Dez Bryant sees self as leader

OXNARD, Calif. -- Receiver Dez Bryant, fresh off a breakout season and drama-free offseason, sees himself as a blossoming leader for the Dallas Cowboys.

That would have sounded crazy a year ago, when the Cowboys kept Bryant off-limits to the media during training camp after the turmoil in his personal life reached a boiling point with a July arrest on a misdemeanor charge stemming from an altercation with his mother.

Now, owner Jerry Jones and head coach Jason Garrett gush about how much Bryant has matured, helping him tap into his immense potential and emerge as one of the NFL's elite playmakers. Bryant had 879 yards and 10 touchdowns in the second half of 2012, finishing with career highs of 1,382 yards and 12 scores to cement his status as a focal point of the Cowboys' offense.

"I think there's no backwards for me," Bryant said during an engaging 13-minute session with the media after dominating Tuesday's practice. "I feel like I got that role here to lead by example doing all the right things and me being in that role to make sure these guys are doing the right thing. Not only on the field, but off the field.

"I take that to heart. I'm doing everything that I'm supposed to and it don't feel like, 'Hey, I'm structured, I gotta do this.' I'm doing it out of my own heart. This is the type of guy I am. I'm not a bad guy. I feel like I owe it to these guys coming in."

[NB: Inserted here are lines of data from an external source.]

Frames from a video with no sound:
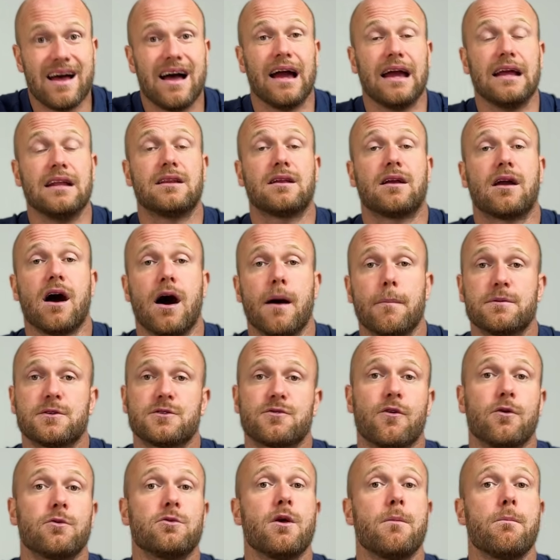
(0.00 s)
It comes
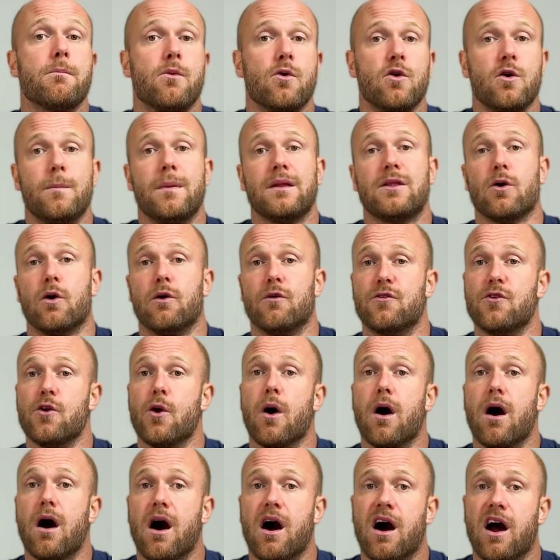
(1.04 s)
from the movement of your
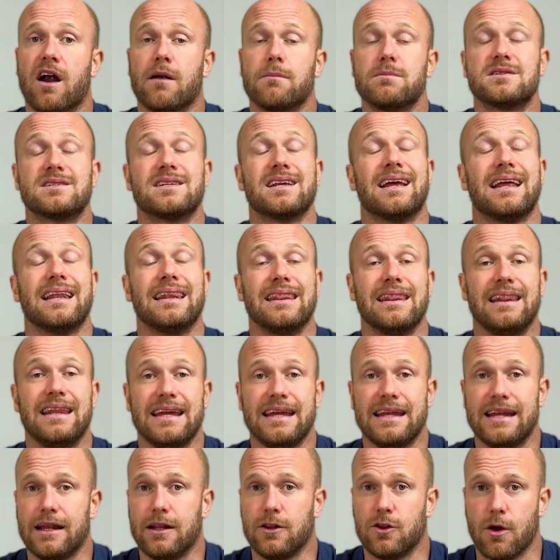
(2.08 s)
arms
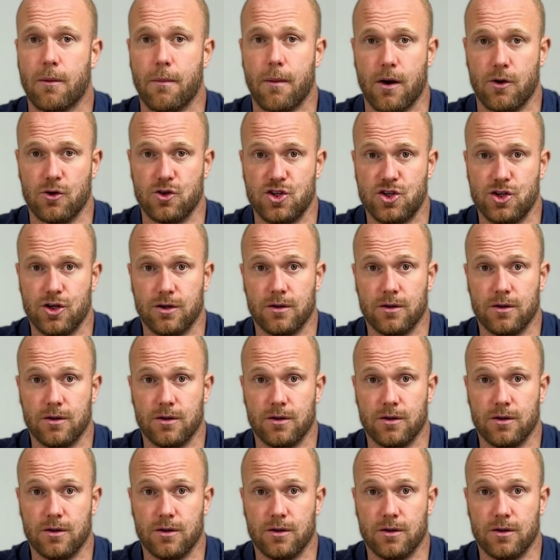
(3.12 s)
leading the motion.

Bryant, whose tough upbringing in Lufkin, Texas, has been well chronicled, acknowledges that his career took off when he found peace in his personal life. But his success simply whetted his appetite and intensified his work ethic.

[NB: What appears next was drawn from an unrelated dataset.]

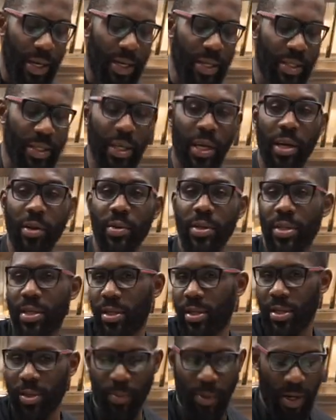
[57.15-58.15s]
this here is the
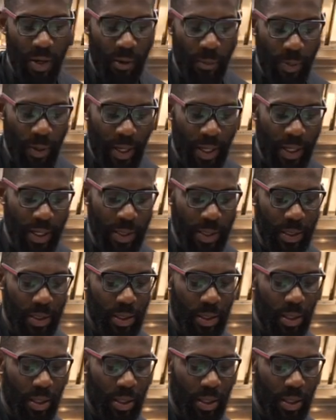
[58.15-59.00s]
tomato paste.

Garrett called it gratifying to see Bryant enjoy success after changing after buying into what the coaches preach and improving his habits in his personal life and professional career.

"We're real proud of Dez, the approach that he has taken, his consistency in meetings, walkthroughs, on the practice field," Garrett said. "It has a lot to do with maturity he's made as a person. It reflects in his play.

"When you're doing those things and doing things the right way, there is no way you can't gain confidence. When a guy like that has confidence to add to his ability, he really becomes a heck of a player."

Jones, who traded up to select Bryant with the 24th overall pick after off-field issues caused the receiver to slide in the 2010 draft, said he was "impressed" with how Bryant has handled himself over the last year.

"It means a lot," Bryant said. "I give a lot of credit to them. They stuck their neck out for me and they stayed with me. The time when I didn't understand certain things, they did their best to help me understand things. And those things that I do understand now, that makes me that much more of a better person.

"Like I said, that all takes a role on me helping those younger guys on what I've learned from them. From the older guys, to [Tony] Romo, to Miles [Austin], to [DeMarcus] Ware, to [Jason] Hatcher, it's all those guys. I'll take what they give me and pass it on to somebody else. I feel like I'm so comfortable in my life. That's what it's about."

At this point, the 24-year-old Bryant is determined to find out just how good he can be. He has said that he believes he's capable of becoming the first 2,000-yard receiver in NFL history, but that's not his goal. He wants to establish himself as the best receiver in the NFL, but he channels Garrett when he said the focus is simply on working hard and "putting days together."

A comfortable, confident Bryant considers it his responsibility to be a leader for a Dallas team trying to get back into the playoffs after a three-year drought.

"I feel good. I feel great," Bryant said. "I thank Tony [Romo]. I thank all the coaches for counting on my and putting that trust in me to know everything the way I do. I feel like it's my job to pay them back by going out and working hard."